As the New York Times reports:
Republican senators from states that have been hit hard by the opioid drug crisis have tried to cushion the Medicaid blow with a separate funding stream of $45 billion over 10 years for substance abuse treatment and prevention costs, now covered by the expansion of Medicaid under the Affordable Care Act.
But that, too, is running into opposition from conservatives. They have been tussling over the issue with moderate Republican senators like Rob Portman of Ohio, Shelley Moore Capito of West Virginia and Susan Collins of Maine.

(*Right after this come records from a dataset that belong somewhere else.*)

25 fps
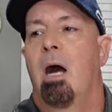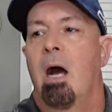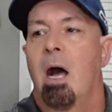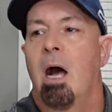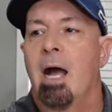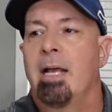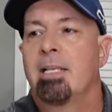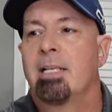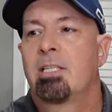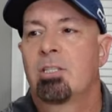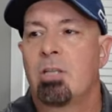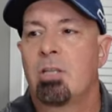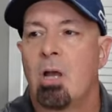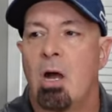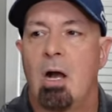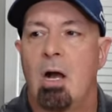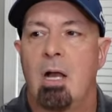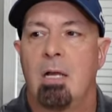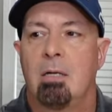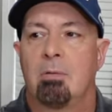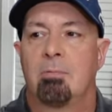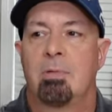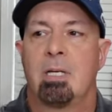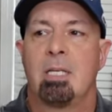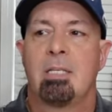I saw
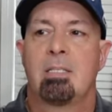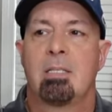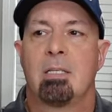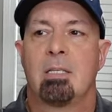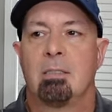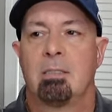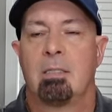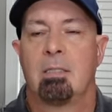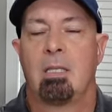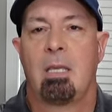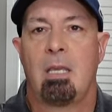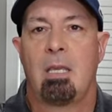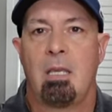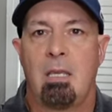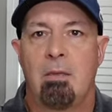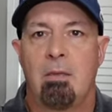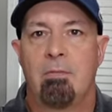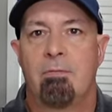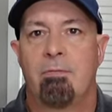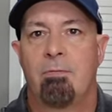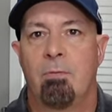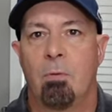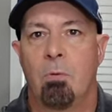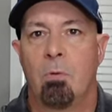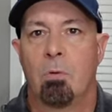it
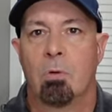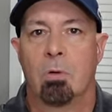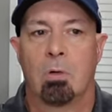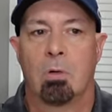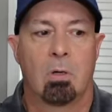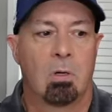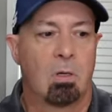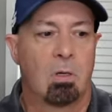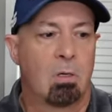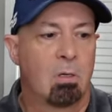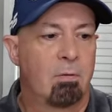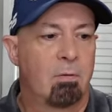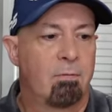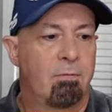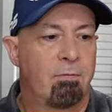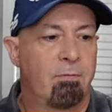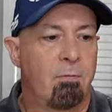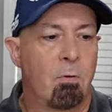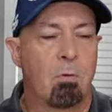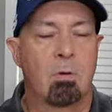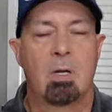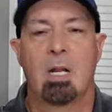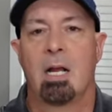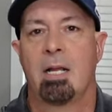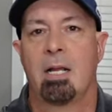recently for
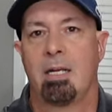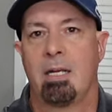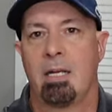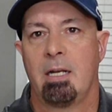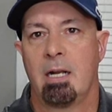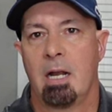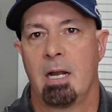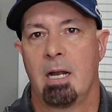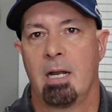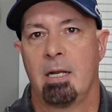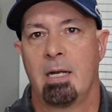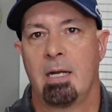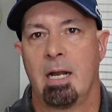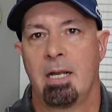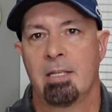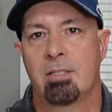$4.99.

Without some opioid funding, Mr. Portman cannot vote for the bill, he said, adding, “Any replacement is going to have to do something to address this opioid crisis that is gripping our country.”
The Star-Tribune reported that Annandale Care Center “had no system, policies or procedures in place” to ensure that certain medications and some other services were being provided as prescribed. An unnamed nursing home resident developed internal bleeding and died after being denied crucial blood-thinning medication for 15 days, according to a state investigation that blamed the death on the facility’s procedural shortcomings.
The Health Department said a nurse discovered that the resident’s doses of Coumadin, a blood-thinning medication, had been stopped without a doctor’s order. A required dosage test had not been performed, and that missing information triggered an automatic entry in the resident’s electronic medication record for the drug’s administration to be halted.
In response to the finding of neglect, the home revised its policies concerning the administration of blood-thinning medication, reviewed the records of residents who receive that type of medication and briefed staff on proper procedures, the report said.